Creation of knowledgebase on molecular interactions

To support the construction of biological networks for different types of molecules, the first task is to create a comprehensive knowledgebase on molecular interactions. In addition to PPI and metabolic interactions, we have also included transcriptional and post-transcriptional regulations. Together they represent the four main types of molecular interactions in a simplified biological system. In total, data from ten different databases were collected, including three PPI databases (STRING (7), InnateDB (9), and IntAct (8)), two miRNA-target database (TarBase (12) and miRTarBase (13)), two metabolic databases (KEGG (32) and Recon2 (35)), and three TF-target databases (TRRUST (16), JASPAR (15), and ENCODE (36)). These publicly available databases are well maintained. We will perform annual check to synchronize our knowledgebase with the major releases of these databases.

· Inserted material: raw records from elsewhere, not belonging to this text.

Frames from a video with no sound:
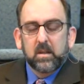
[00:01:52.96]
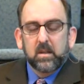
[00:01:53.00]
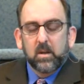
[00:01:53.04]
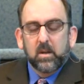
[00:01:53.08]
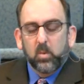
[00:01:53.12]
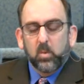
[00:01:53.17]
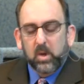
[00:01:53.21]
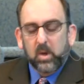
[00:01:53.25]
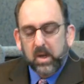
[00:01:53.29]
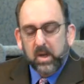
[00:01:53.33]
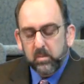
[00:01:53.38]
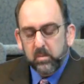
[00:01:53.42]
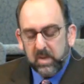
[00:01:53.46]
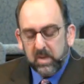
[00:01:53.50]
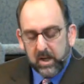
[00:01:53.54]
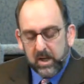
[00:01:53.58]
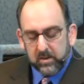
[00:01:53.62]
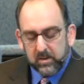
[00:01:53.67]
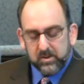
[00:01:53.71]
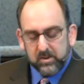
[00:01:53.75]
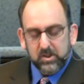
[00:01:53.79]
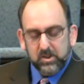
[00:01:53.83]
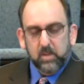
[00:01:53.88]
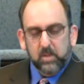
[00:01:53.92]
Well,
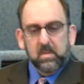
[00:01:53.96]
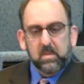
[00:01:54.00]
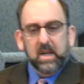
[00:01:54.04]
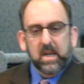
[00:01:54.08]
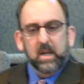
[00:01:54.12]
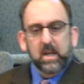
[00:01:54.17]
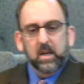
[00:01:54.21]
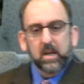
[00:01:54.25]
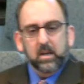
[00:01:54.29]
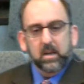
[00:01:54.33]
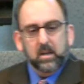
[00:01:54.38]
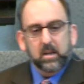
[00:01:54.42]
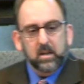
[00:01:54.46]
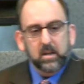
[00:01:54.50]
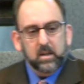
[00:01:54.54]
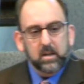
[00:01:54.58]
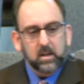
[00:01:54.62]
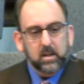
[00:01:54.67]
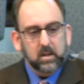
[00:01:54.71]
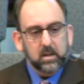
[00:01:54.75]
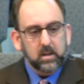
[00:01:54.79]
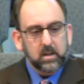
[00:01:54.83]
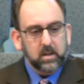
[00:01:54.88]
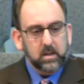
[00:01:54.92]
unbeknownst to me, a
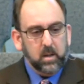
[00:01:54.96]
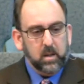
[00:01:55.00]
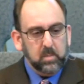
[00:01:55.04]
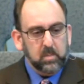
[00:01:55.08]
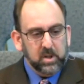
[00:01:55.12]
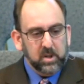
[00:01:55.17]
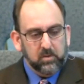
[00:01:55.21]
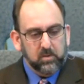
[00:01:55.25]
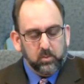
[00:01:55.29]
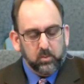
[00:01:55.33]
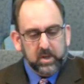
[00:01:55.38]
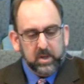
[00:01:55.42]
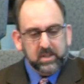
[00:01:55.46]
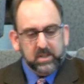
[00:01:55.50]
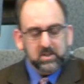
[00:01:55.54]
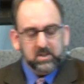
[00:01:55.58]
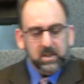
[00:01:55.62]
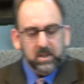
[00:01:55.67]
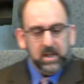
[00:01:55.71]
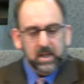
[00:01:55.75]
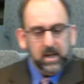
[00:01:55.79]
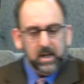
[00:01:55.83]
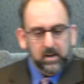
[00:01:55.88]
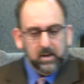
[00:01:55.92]
couple of
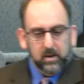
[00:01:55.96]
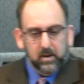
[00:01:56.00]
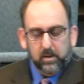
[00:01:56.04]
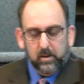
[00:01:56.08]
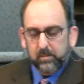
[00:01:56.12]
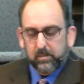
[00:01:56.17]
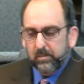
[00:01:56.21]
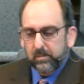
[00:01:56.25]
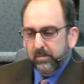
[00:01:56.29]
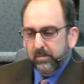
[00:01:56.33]
weeks later,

Data upload and processing

The query input can be one or multiple lists of genes/proteins, miRNAs, TFs or metabolites. OmicsNet currently supports nine organisms (human, mouse, rat, cattle, chicken, zebra fish, fruit fly, Caenorhabditis elegans and Schistosoma mansoni). In addition to supporting creation of conventional PPI, miRNA-gene, TF-gene and metabolic networks, OmicsNet has been designed to support three general use cases for systems biology and multi-omics integration: (i) starting from a list of genes, proteins or metabolites to build PPI or metabolic networks and further include miRNAs or TFs that target these nodes; (ii) starting from a few miRNAs or TFs to identify their target genes and further add interactions between these target genes/proteins based on PPI information. Note it is not advisable to start from a long list of TFs or miRNAs as primary queries because they tend to have large numbers of interaction partners, making it impossible to identify any meaningful connections through visual inspection of the resulting networks; (iii) starting from multiple lists of molecules (genes, miRNAs, and TFs) to identify known interactions among them. Finally, users can also directly upload their own networks in several common graph file formats (.txt, .sif, or .graphml) for 3D visual exploration.

Network construction

After users have uploaded one or more lists of molecules of interest, they can proceed to the next page for network building. The interface allows users to select one or more (up to three) types of interactions (PPI, miRNA-gene, TF-gene or protein–metabolite) to be included in the network. For building composite network containing more than one interaction types, users need to specify the order of network creation (primary, secondary, or tertiary interactions). The primary interaction should be selected to build networks consisting of molecular entities of main interest and their immediate interactors. The secondary and tertiary interactions are mainly to ‘enrich’ the information contained in the primary network through: (a) adding new edges - when the PPI database is chosen as secondary, the process will introduce new edges between gene/protein nodes in the current network; or (b) adding new nodes - when the TF or miRNA database is chosen, the process will introduce new regulator nodes that target gene nodes in the current network. If multiple lists are uploaded, the lists corresponding to the secondary and/or tertiary interactions will serve as constraints to make the resulting networks more context-specific by filtering out nodes that are not in the input lists. In addition, we have implemented the ‘targeted node search’ function, which allows users to search for higher-order interactions for a selected node during the network visualization stage. The details will be described later in the corresponding section.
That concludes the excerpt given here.